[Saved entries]
++++++

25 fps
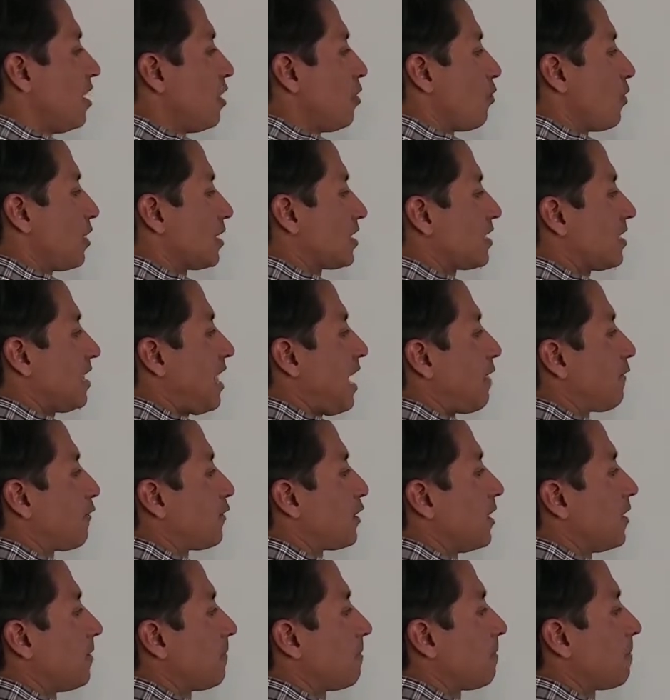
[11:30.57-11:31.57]
What's
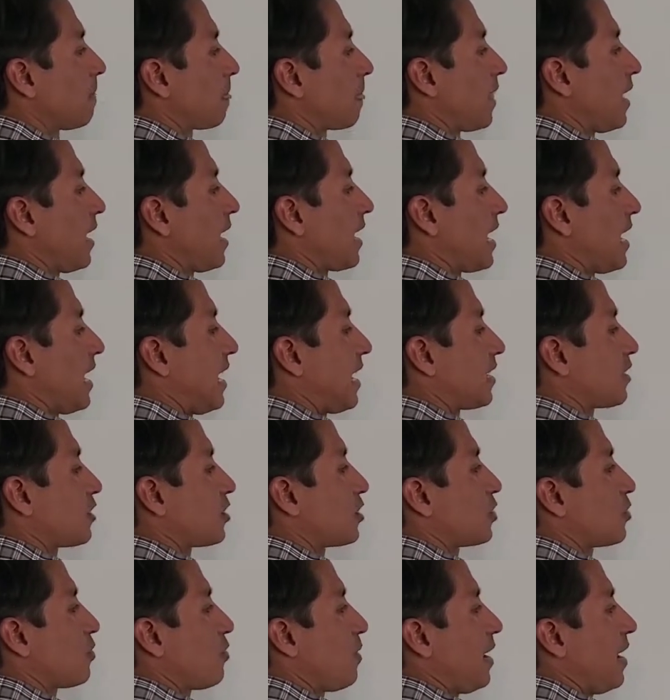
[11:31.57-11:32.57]
left? I got x
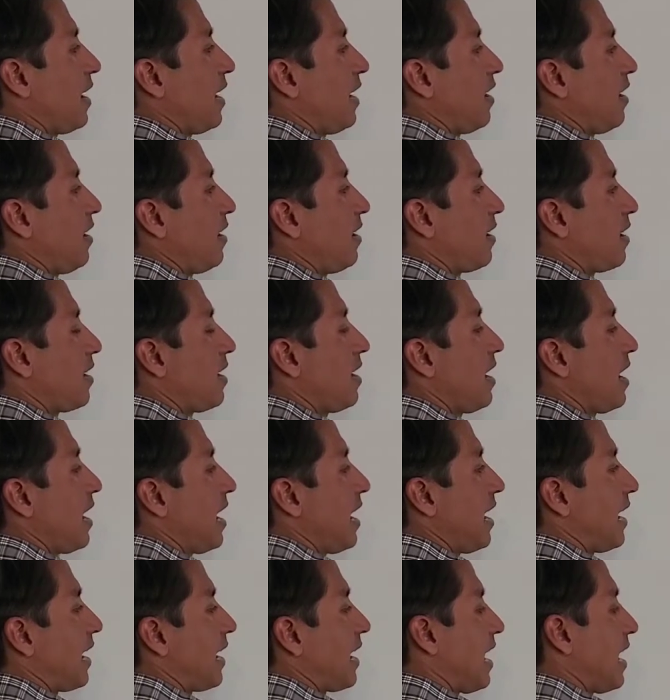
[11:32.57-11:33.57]
squared,
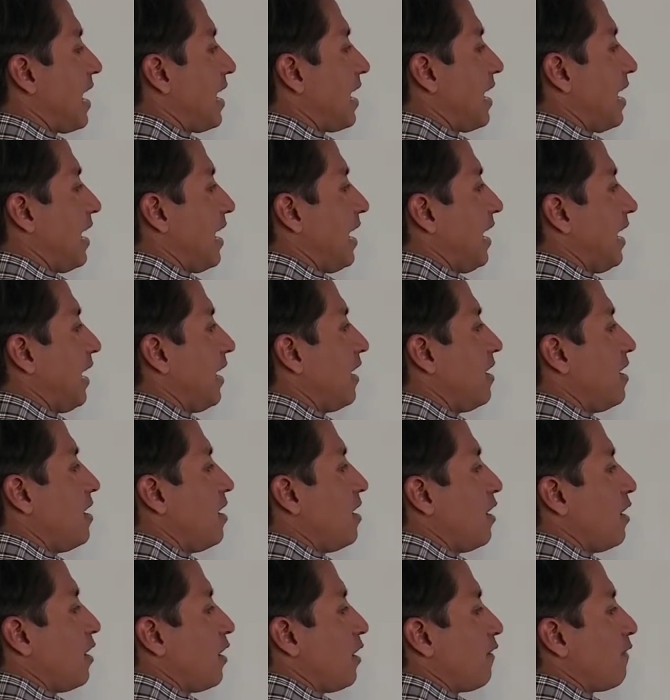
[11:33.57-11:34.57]
I got a
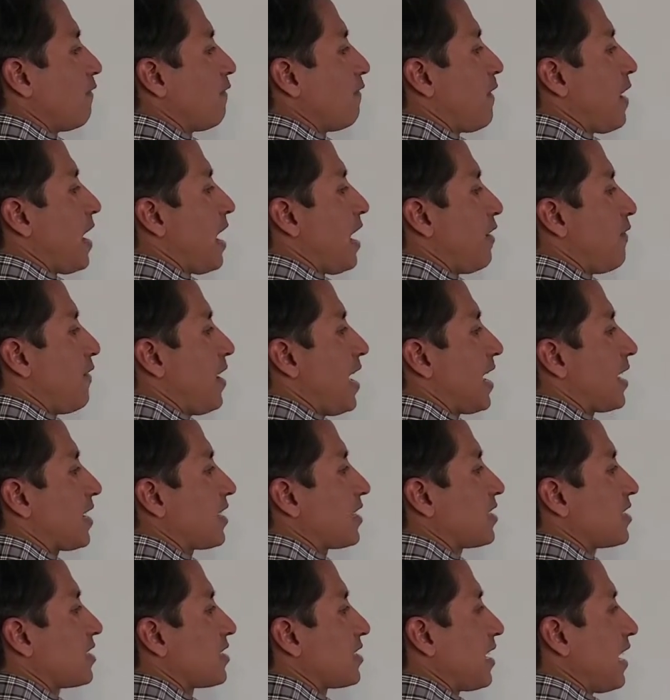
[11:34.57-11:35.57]
5x,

++++++

What the task requires:
When you repeat the lines above, keep them exact and leave out each image they contain.

Result below:
25 fps
[11:30.57-11:31.57]
What's
[11:31.57-11:32.57]
left? I got x
[11:32.57-11:33.57]
squared,
[11:33.57-11:34.57]
I got a
[11:34.57-11:35.57]
5x,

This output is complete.